EXERCISE AIM:
Everything from the line containing "(1.80 s to 2.70 s)" to the end of the listing, both included, should be returned exactly, apart from the pictures.

**********

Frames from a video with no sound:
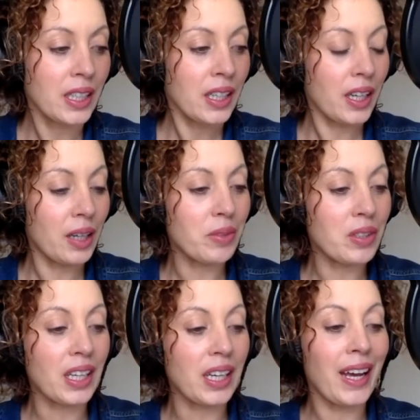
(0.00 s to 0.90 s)

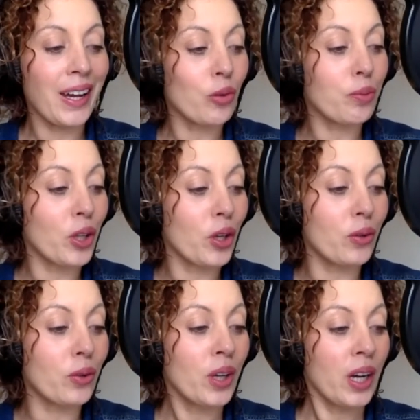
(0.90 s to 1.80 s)
that's going to help
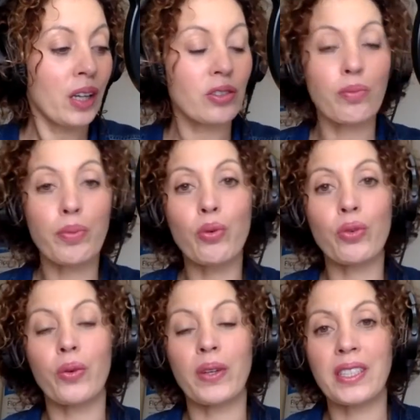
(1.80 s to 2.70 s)
you and support
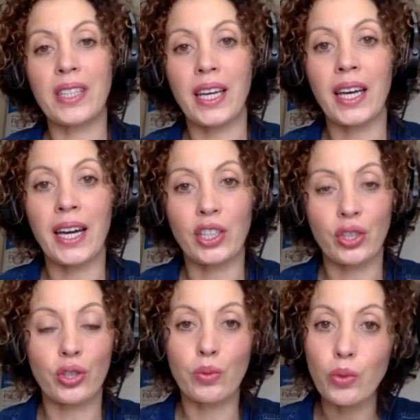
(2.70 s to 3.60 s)
you in taking
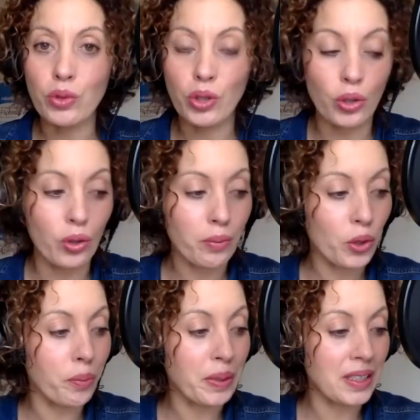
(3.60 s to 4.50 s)
action towards
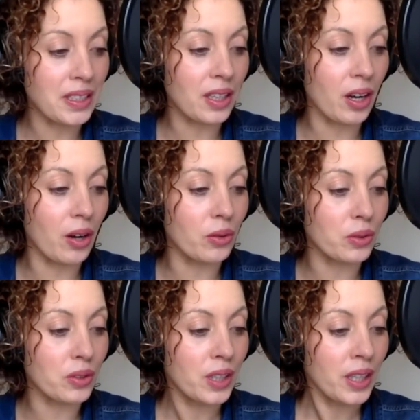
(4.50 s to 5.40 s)
your business
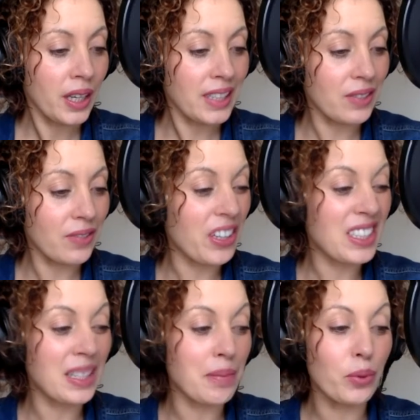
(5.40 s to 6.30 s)
goals. It's a very
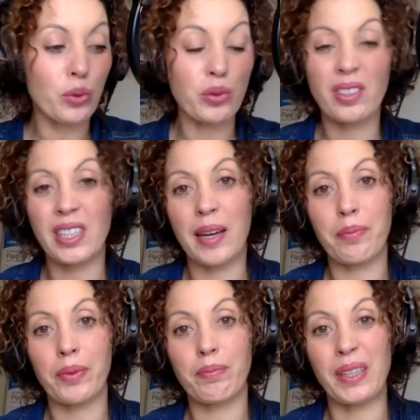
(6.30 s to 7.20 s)
simple
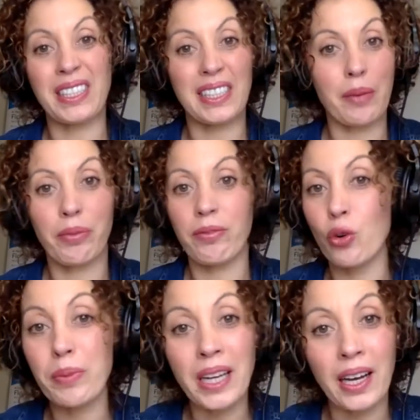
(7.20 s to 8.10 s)
step-by-step
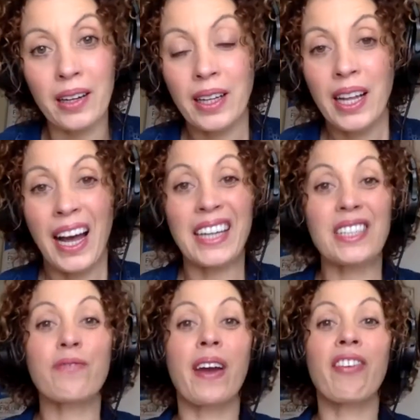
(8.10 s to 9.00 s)
formula, and
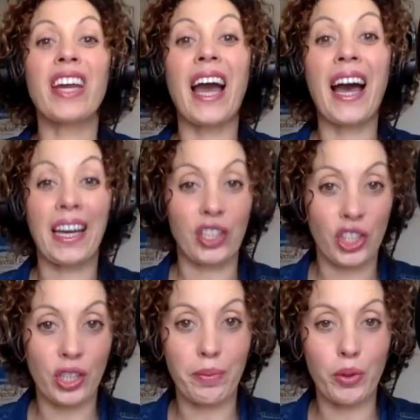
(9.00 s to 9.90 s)
it's very
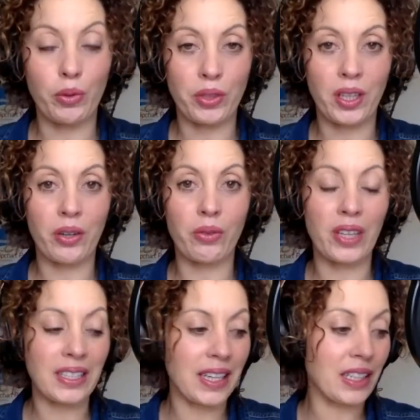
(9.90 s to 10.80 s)
actionable. So
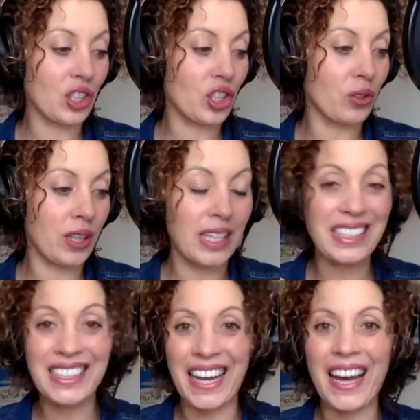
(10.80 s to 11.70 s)
there's
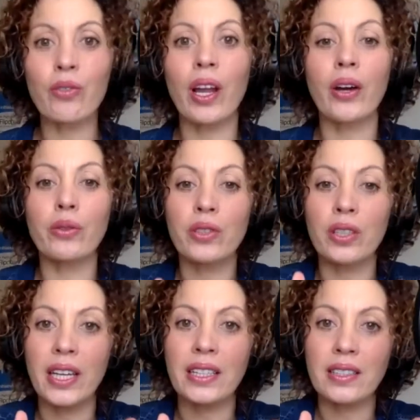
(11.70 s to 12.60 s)
there's downloads,
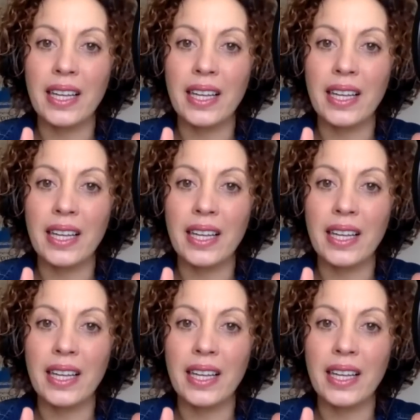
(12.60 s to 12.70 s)
and there's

**********

SOLUTION TO THE EXERCISE:
(1.80 s to 2.70 s)
you and support
(2.70 s to 3.60 s)
you in taking
(3.60 s to 4.50 s)
action towards
(4.50 s to 5.40 s)
your business
(5.40 s to 6.30 s)
goals. It's a very
(6.30 s to 7.20 s)
simple
(7.20 s to 8.10 s)
step-by-step
(8.10 s to 9.00 s)
formula, and
(9.00 s to 9.90 s)
it's very
(9.90 s to 10.80 s)
actionable. So
(10.80 s to 11.70 s)
there's
(11.70 s to 12.60 s)
there's downloads,
(12.60 s to 12.70 s)
and there's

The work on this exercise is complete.